Tomboy
France, 2010
De Céline Sciamma
Scénario : Céline Sciamma
Avec : Mathieu Demy, Zoé Héran
Photo : Crystel Fournier
Durée : 1h22
Sortie : 20/04/2011
Laure a 10 ans. Laure est un garçon manqué. Arrivée dans un nouveau quartier, elle fait croire à Lisa et sa bande qu’elle est un garçon. Action ou vérité ? Action. L’été devient un grand terrain de jeu et Laure devient Michael, un garçon comme les autres… suffisamment différent pour attirer l’attention de Lisa qui en tombe amoureuse. Laure profite de sa nouvelle identité comme si la fin de l’été n’allait jamais révéler son troublant secret.

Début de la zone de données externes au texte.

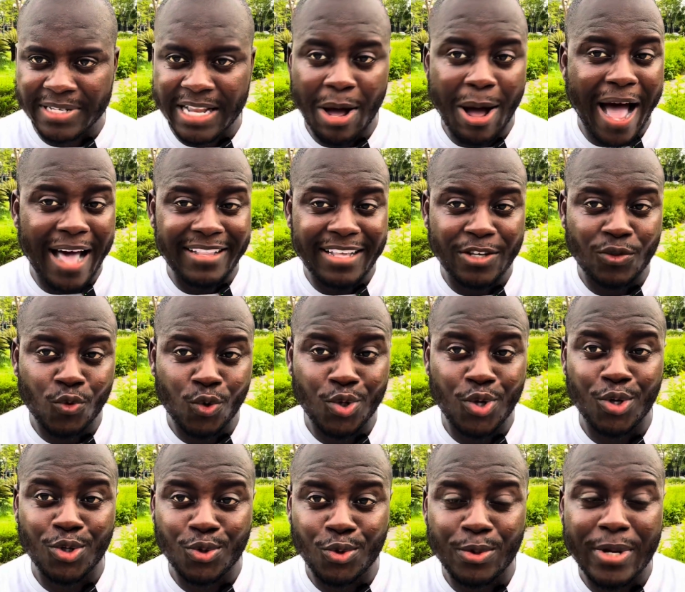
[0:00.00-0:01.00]
Now, others who
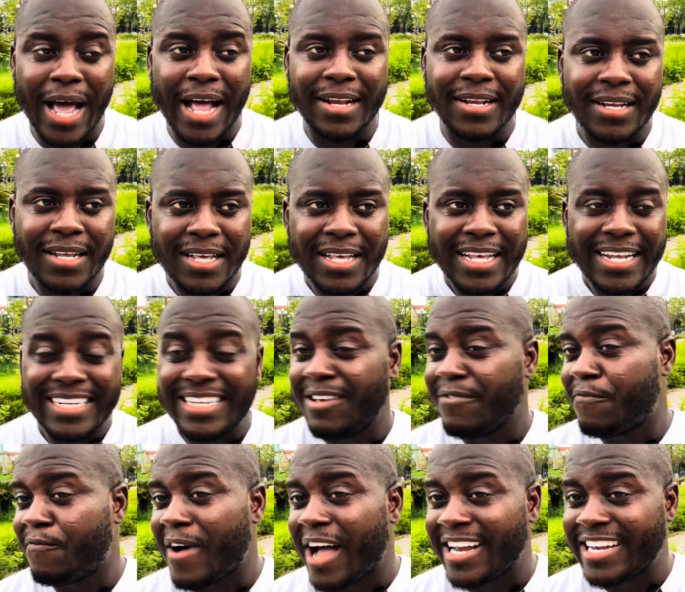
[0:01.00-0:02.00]
don't do that, they
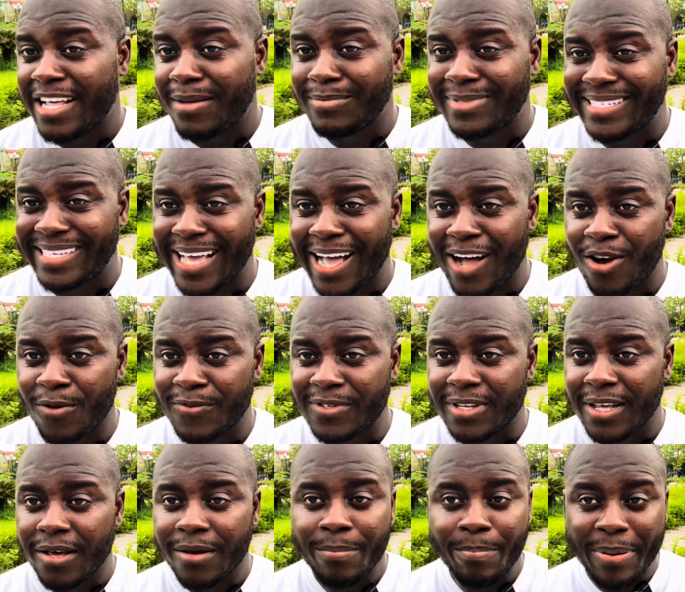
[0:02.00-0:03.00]
find themselves
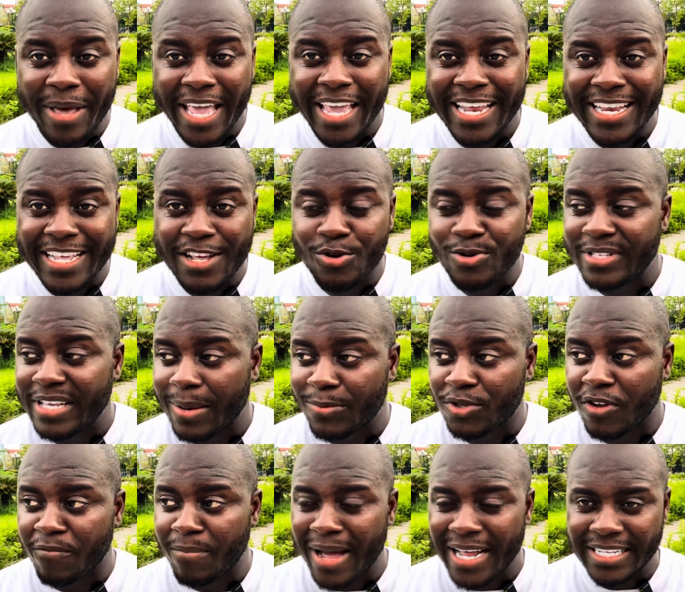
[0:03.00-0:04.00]
paying huge sums
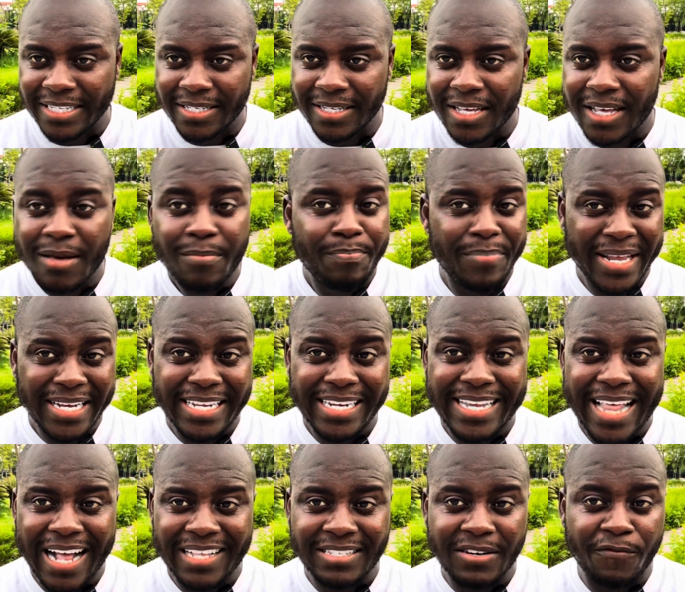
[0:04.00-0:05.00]
of money, being
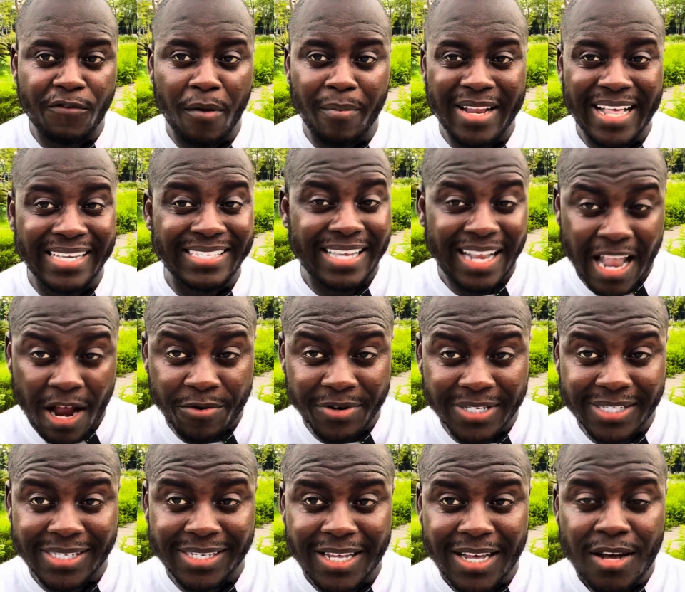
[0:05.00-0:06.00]
deducted from their
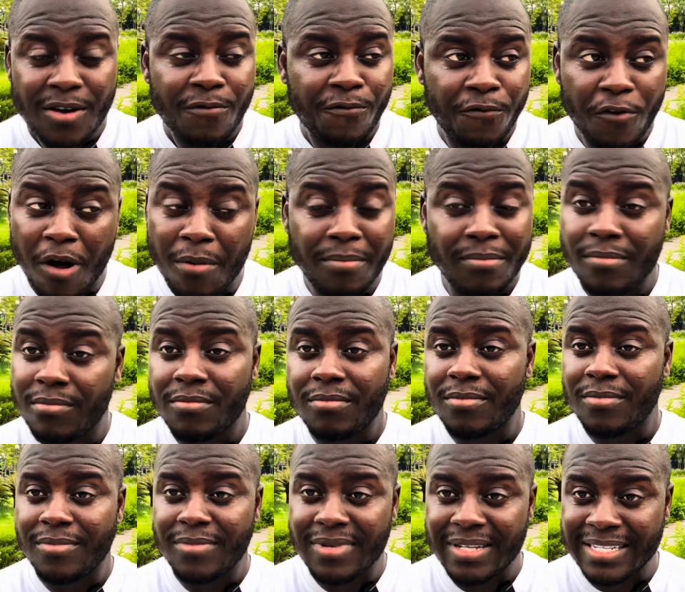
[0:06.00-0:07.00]
salaries,
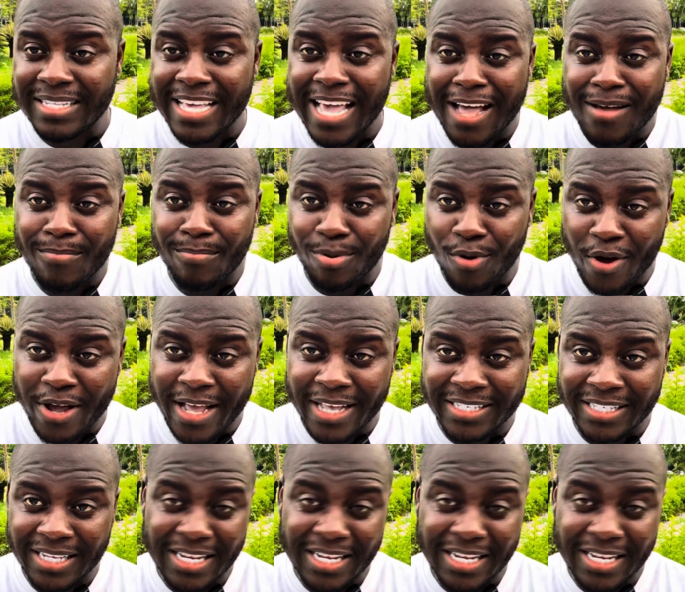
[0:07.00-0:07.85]
from their employers.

SANS CONTREFAÇON, JE SUIS UN GARÇON
Une fillette de 10 ans se fait passer pour un garçon auprès de ses nouveaux amis. Avec Tomboy, son second long métrage, Céline Sciamma se frotte à un tabou. Le trouble identitaire d'une gamine se fait très sexué et s'il est décrit avec la retenue qui caractérisait déjà son premier film, celle-ci n'empêche pas de saisir son sujet, de le traiter frontalement. "C'est le regard de l'autre qui décide de ce qu'on est", commente la réalisatrice. Tomboy décrit le quotidien banal d'une bande de gamins, du terrain de foot aux parties de action ou vérité, en passant par le premier flirt. Qu'est-ce qui distingue cette histoire d'une autre, cette héroïne de 36 autres héroïnes? Par la grâce d'un traitement qui ne cherche aucune solution facile (la famille, absente dans Naissance des pieuvres, est non seulement présente mais aimante, sans pathos), par une direction d'acteurs parfaite (toutes les scènes entre les enfants marchent), Céline Sciamma réussit un portrait dont l'équilibre ne semblait pas si évident que ça sur le papier. Et comme dans Naissance..., sous l'apparente douceur se cache une douleur.

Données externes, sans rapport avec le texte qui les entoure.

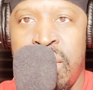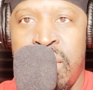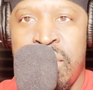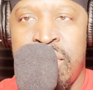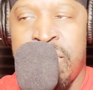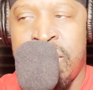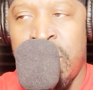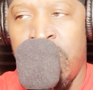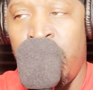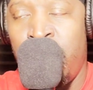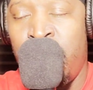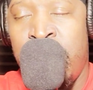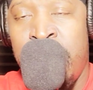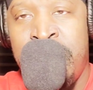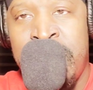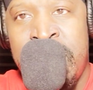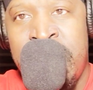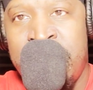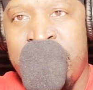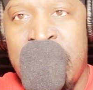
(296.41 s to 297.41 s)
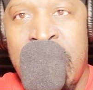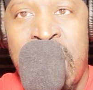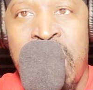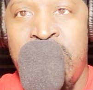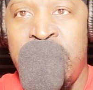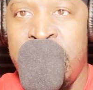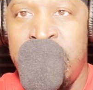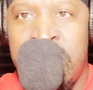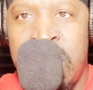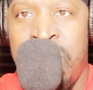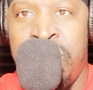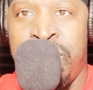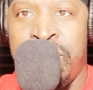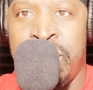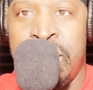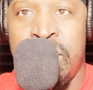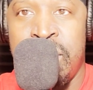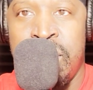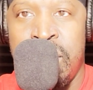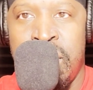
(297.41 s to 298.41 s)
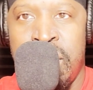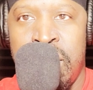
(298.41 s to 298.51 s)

Some women entirely different.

En voyant Tomboy, on se souvient des propos de François Truffaut qui évoquait l'enfant comme un élément naturellement pathétique auquel le public sera d'avance sensibilisé, mettant ainsi en évidence la nécessité d'un traitement sec, l'inutilité de forcer le trait. Sciamma n'a pas besoin de surligneur pour exprimer la peine de son personnage, ou pour traiter la question du genre. A l'image de ses premières scènes, le film est assez aérien, baigné dans une lumière d'été. Un baiser entre filles ne devient "dégueulasse" pour un des protagonistes que parce qu'on le désigne comme tel (de la même façon que Michaël ou Laura ne sont que des noms, un mot pour un masque). L'humiliation ne passe que par le regard d'autrui, l'incompréhension renvoyée comme un reflet déformant, mettant en marche une mécanique jusqu'alors insoupçonnée d'auto-dépréciation, là où une toute jeune fille est confrontée à la violence de l'indicible. La justesse psychologique du film émeut et confirme le grand talent d'une réalisatrice avec laquelle il faudra compter.